INPUT MATERIAL Block Start
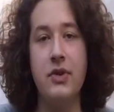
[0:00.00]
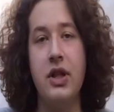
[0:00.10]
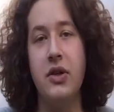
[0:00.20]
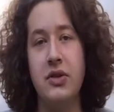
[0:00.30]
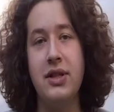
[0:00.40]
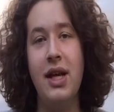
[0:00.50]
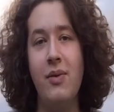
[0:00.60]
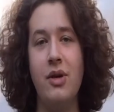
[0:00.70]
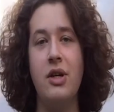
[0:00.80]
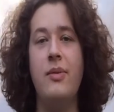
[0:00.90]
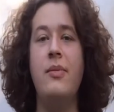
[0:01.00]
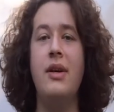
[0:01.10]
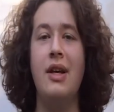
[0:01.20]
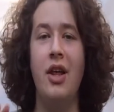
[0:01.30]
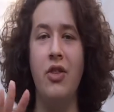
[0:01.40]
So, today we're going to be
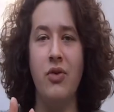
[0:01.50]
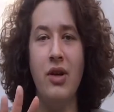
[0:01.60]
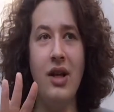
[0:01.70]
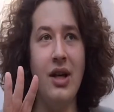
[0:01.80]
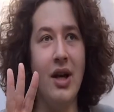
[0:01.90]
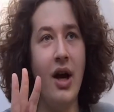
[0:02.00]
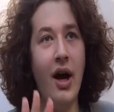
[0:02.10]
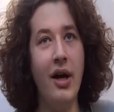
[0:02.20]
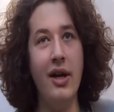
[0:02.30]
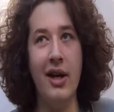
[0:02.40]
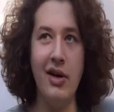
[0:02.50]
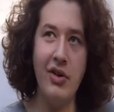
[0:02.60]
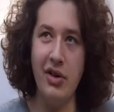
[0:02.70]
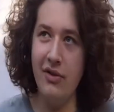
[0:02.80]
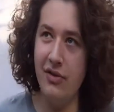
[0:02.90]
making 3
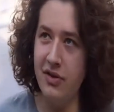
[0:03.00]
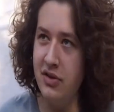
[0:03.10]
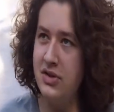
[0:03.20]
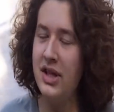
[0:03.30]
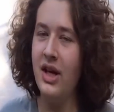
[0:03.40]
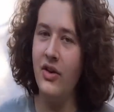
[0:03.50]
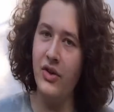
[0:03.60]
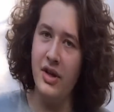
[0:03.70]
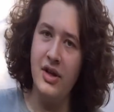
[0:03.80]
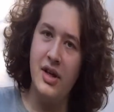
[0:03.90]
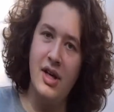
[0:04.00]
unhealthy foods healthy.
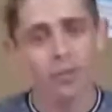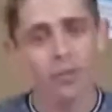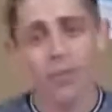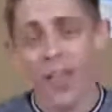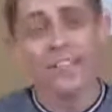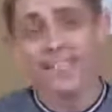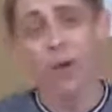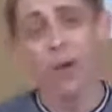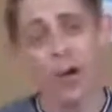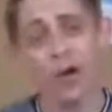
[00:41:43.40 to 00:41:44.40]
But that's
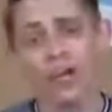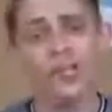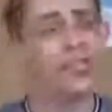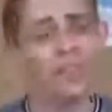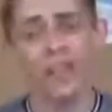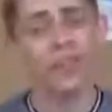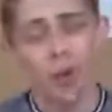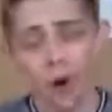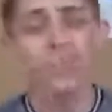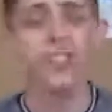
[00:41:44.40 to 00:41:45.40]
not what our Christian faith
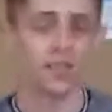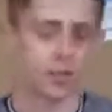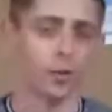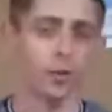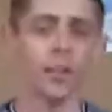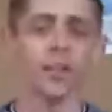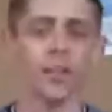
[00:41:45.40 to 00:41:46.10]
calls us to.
INPUT MATERIAL Block End
Retype each line above precisely, please. Skip anything that is a picture.

[0:00.00]
[0:00.10]
[0:00.20]
[0:00.30]
[0:00.40]
[0:00.50]
[0:00.60]
[0:00.70]
[0:00.80]
[0:00.90]
[0:01.00]
[0:01.10]
[0:01.20]
[0:01.30]
[0:01.40]
So, today we're going to be
[0:01.50]
[0:01.60]
[0:01.70]
[0:01.80]
[0:01.90]
[0:02.00]
[0:02.10]
[0:02.20]
[0:02.30]
[0:02.40]
[0:02.50]
[0:02.60]
[0:02.70]
[0:02.80]
[0:02.90]
making 3
[0:03.00]
[0:03.10]
[0:03.20]
[0:03.30]
[0:03.40]
[0:03.50]
[0:03.60]
[0:03.70]
[0:03.80]
[0:03.90]
[0:04.00]
unhealthy foods healthy.
[00:41:43.40 to 00:41:44.40]
But that's
[00:41:44.40 to 00:41:45.40]
not what our Christian faith
[00:41:45.40 to 00:41:46.10]
calls us to.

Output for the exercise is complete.